[Records from a data source]
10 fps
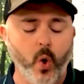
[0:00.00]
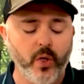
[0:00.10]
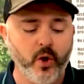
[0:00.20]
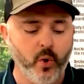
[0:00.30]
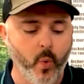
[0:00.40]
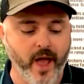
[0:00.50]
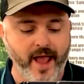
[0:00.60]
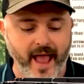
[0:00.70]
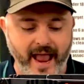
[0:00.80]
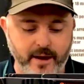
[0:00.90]
going to
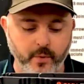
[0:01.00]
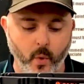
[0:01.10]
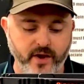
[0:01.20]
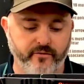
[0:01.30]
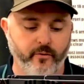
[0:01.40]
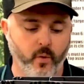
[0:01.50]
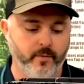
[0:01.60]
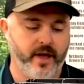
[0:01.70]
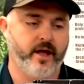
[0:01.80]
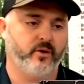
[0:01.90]
weigh
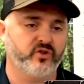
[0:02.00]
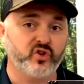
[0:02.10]
8.4 pounds.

* _PROBLEM TO WORK ON_:
Only an exact, picture-free copy of the entries counts as the answer.

* _EXERCISE RESPONSE_:
10 fps
[0:00.00]
[0:00.10]
[0:00.20]
[0:00.30]
[0:00.40]
[0:00.50]
[0:00.60]
[0:00.70]
[0:00.80]
[0:00.90]
going to
[0:01.00]
[0:01.10]
[0:01.20]
[0:01.30]
[0:01.40]
[0:01.50]
[0:01.60]
[0:01.70]
[0:01.80]
[0:01.90]
weigh
[0:02.00]
[0:02.10]
8.4 pounds.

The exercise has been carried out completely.